The second set was more direct, as they played older, shorter songs. Still, the proclivity for treacly "soaring," long note guitar melodies remained. There was a cool moment when leader Thijs Van Leer (the only original member left, I think) did an unaccompanied melodica (playing light-hearted stuff), flute (a little classical for ya) and vocal (funny nonsense) segment, before running back to his Hammond organ. It made me wonder how expensive a melodica is: I really want to get one.

The highlight of the concert, for me, came right at the beginning, in discovering that the organ (a 16th-note run up a B minor triad) and guitar (slow, spacey notes hovering around the tonic) had been appropriated (and not been credited!) by Outkast for "Wheelz of Steel" (from ATLiens, an absolutely fantastic album, about which I hope to write soon) from Focus's "Focus III," the first song of the concert.

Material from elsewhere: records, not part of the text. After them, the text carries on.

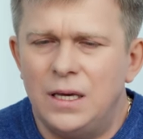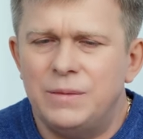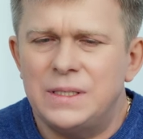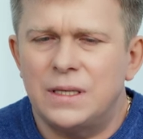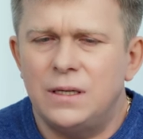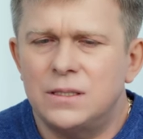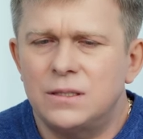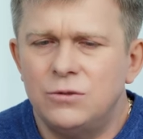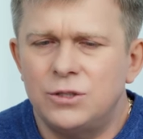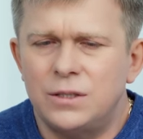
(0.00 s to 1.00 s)
listening
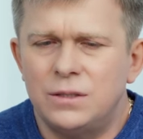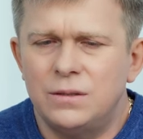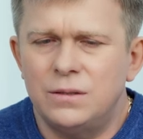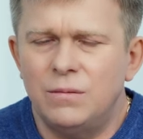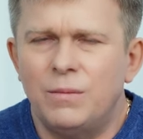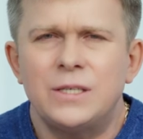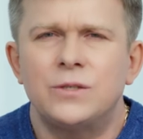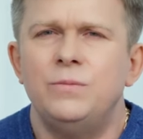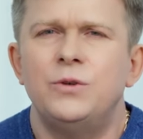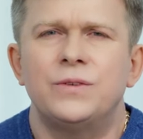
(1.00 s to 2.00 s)
to a mass
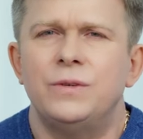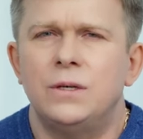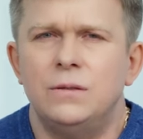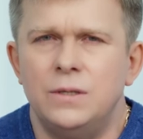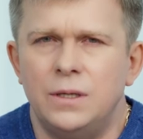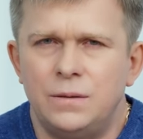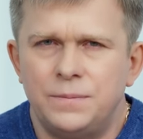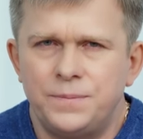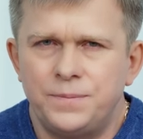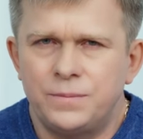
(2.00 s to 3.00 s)
of dead people.
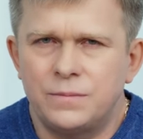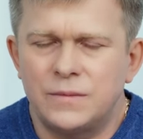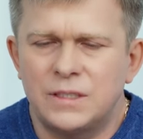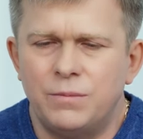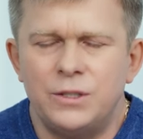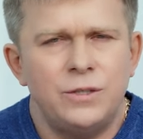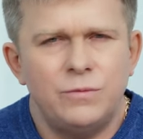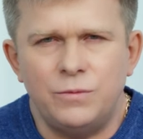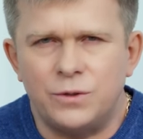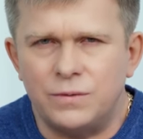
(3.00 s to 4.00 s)

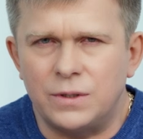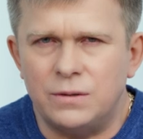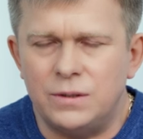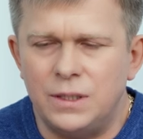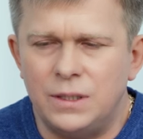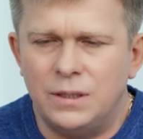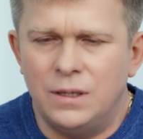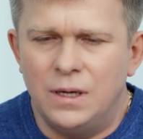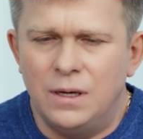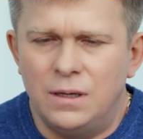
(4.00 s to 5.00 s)
Why dead people?
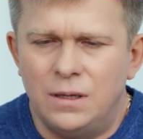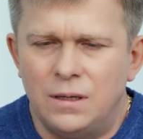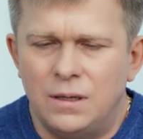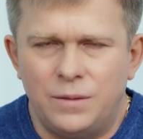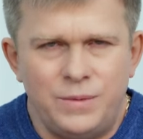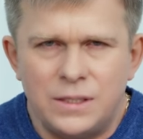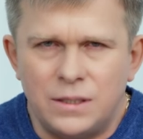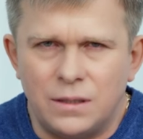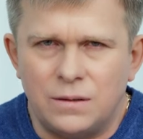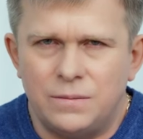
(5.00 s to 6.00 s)
I'll
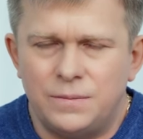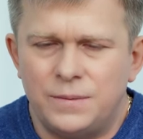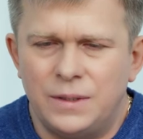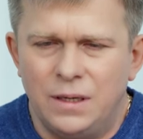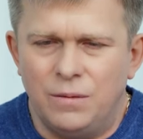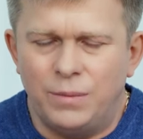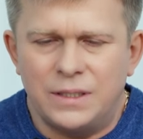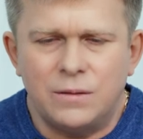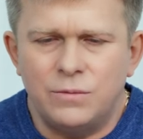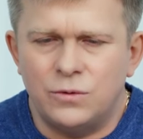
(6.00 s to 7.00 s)
explain.
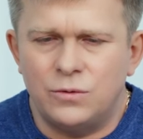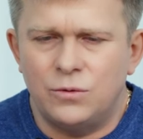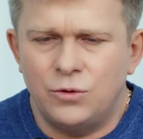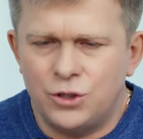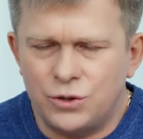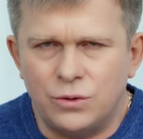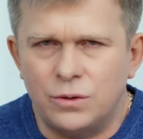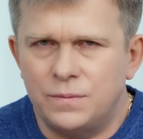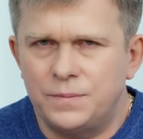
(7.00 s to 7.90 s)
Because an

One could get mad, but "Wheelz of Steel" is a much better song than "Focus III"...

LATE ADDITION:

I know that saying this will inevitably make me sound like a fuddy-duddy, but the concert was needlessly loud. Surely, when in relatively quiet sections, such as guitar-organ interludes, speaker buzz turns it into a trio, someone, somewhere must surely think "Something's wrong here." But no. Although in some corners of the music world, speaker buzz is considered music, I don't think that was the intent here. So, the question is: why?